Curiously, the biotechnology and food industries have long supported regulation that discriminates against the new biotechnology, viewing this needless layer of regulation as a consumer-friendly “seal of approval.” Unfortunately, it is just the opposite—a suggestion that gene-spliced products are different in some important way—and it ensures that agricultural and food biotech will continue to experience endless pseudo-crises like the furors over Monarch butterflies, StarLinkTM corn, “contamination” of native corn species in Mexico, biopharmed crops contaminating food, gene-spliced material “contaminating” conventional seeds, and on and on. Although none of these occurrences has actually injured a single person or ecosystem, collectively they constitute a public relations debacle.

Advocacy of fundamentally flawed, unscientific regulatory policies is tantamount to a farmer eating his seed corn. In the long run, producers and consumers will benefit most from the predictability and logic of science-based policies—and from a robust academic research enterprise. Productivity is squandered when public policy forces researchers to spend their time and resources filling out mountains of unnecessary paperwork instead of conducting experiments. Unnecessary bureaucracy is anti-competitive, lays waste to free markets, and creates potential legal and criminal liability for inconsequential violations.

Fifth, those who are not directly involved in science, but who are important stakeholders in the ultimate applications of science and technology—venture capitalists, consumer groups, patient groups, and philanthropists, for example—should commission experts to help them to advocate and advance the goal of rationality in public policy, and should join forces with organizations that already do so. The foes of scientific and technological progress are amply funded. Although the biotechnology industry has spent vast sums to improve its image, its campaign has been more cheerleader than leader.

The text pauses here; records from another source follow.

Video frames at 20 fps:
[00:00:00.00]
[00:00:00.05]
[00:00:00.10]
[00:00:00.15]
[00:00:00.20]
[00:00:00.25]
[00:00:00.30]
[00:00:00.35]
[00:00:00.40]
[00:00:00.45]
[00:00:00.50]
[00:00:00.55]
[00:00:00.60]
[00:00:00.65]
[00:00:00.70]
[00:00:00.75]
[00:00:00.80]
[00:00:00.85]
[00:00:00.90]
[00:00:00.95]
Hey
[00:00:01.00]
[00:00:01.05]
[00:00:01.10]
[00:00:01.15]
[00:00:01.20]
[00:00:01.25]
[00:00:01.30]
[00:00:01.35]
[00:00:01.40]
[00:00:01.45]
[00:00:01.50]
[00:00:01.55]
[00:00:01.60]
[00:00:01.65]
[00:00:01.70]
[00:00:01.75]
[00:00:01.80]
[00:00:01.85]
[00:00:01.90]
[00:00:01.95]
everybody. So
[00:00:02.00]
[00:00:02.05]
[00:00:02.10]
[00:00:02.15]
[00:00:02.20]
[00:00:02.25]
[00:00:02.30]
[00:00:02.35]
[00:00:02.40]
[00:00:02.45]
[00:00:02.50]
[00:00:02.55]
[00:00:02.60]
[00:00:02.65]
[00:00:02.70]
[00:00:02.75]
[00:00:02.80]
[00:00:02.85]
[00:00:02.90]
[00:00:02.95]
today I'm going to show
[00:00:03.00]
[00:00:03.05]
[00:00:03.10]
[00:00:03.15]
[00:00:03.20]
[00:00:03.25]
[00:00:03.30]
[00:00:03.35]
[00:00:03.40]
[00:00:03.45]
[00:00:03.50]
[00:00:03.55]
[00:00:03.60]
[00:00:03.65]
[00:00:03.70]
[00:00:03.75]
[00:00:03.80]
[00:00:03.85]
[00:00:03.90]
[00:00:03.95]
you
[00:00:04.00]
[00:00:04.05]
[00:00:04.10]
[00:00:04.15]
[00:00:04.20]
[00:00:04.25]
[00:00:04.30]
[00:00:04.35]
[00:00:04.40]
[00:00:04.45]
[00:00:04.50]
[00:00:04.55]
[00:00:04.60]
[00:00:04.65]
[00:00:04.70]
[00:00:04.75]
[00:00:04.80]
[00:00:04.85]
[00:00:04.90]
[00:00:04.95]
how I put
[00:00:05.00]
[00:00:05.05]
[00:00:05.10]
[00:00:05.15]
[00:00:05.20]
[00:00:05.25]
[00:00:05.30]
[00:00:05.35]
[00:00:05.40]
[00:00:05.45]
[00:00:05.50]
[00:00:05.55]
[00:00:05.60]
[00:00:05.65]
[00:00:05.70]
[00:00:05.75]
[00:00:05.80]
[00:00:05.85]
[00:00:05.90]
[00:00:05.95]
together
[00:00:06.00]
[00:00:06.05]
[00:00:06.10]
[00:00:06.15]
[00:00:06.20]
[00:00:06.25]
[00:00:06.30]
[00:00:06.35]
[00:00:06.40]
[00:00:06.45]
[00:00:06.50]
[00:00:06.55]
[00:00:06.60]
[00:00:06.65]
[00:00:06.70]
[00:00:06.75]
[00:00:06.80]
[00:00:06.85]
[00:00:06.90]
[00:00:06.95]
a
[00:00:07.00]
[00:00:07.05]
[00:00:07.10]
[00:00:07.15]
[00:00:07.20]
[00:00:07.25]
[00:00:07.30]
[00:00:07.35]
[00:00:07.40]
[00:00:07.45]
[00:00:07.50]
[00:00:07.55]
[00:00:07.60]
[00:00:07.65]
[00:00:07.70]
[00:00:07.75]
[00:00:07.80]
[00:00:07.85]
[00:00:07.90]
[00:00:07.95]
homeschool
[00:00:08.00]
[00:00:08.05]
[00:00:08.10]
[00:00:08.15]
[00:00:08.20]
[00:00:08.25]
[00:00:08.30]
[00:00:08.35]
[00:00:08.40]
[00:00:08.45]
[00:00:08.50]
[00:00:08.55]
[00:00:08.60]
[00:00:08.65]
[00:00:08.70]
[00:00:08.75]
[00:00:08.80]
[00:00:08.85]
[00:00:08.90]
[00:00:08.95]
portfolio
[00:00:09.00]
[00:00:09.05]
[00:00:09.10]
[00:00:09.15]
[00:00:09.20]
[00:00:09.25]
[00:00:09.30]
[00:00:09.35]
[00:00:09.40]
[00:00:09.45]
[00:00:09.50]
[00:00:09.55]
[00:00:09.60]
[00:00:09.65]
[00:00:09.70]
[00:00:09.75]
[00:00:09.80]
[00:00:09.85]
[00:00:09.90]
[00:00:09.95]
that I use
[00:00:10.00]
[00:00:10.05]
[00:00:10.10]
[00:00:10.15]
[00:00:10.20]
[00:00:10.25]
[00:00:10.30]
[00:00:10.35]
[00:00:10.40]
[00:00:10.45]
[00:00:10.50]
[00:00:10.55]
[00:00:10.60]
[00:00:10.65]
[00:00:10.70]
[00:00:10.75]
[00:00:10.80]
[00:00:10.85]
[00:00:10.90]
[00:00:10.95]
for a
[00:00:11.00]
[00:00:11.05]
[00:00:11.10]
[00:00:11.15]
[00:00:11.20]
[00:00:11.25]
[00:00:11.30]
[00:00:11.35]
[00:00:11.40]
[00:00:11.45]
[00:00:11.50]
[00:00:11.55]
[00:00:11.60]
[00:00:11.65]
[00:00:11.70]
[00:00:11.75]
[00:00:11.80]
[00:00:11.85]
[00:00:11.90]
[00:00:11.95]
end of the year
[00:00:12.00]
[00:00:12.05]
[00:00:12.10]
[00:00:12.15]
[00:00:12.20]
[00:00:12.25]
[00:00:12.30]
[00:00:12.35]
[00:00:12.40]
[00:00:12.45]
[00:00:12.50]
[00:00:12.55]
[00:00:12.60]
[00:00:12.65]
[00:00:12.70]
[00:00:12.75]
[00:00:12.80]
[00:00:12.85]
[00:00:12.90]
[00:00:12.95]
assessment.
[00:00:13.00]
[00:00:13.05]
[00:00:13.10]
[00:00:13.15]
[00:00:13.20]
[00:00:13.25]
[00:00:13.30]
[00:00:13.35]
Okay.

Finally, the government/non-government balance in actually performing the mechanics of regulation—review, permit granting, commercial approvals— must shift. There is nothing sacrosanct about a government monopoly over regulation, especially given that 30 years of poorly-designed government regulation has created such a quagmire for the new biotechnology applied to agriculture and food production.

A variety of alternative institutional arrangements can and do serve to regulate and monitor the testing and marketing of products as varied as plants, microorganisms, and pharmaceuticals. Non-governmental mechanisms exist for hospital certification, organ transplantation, quality control of seeds, and tens of thousands of categories of consumer products ranging from electrical equipment to bulletproof glass. It is past time for the regulatory pendulum to swing away from government monopoly to other models that are more efficient and favorable to innovation.

These reforms and revisions of attitudes won’t happen overnight, but they are necessary if the new biotechnology is to realize anything approaching its potential.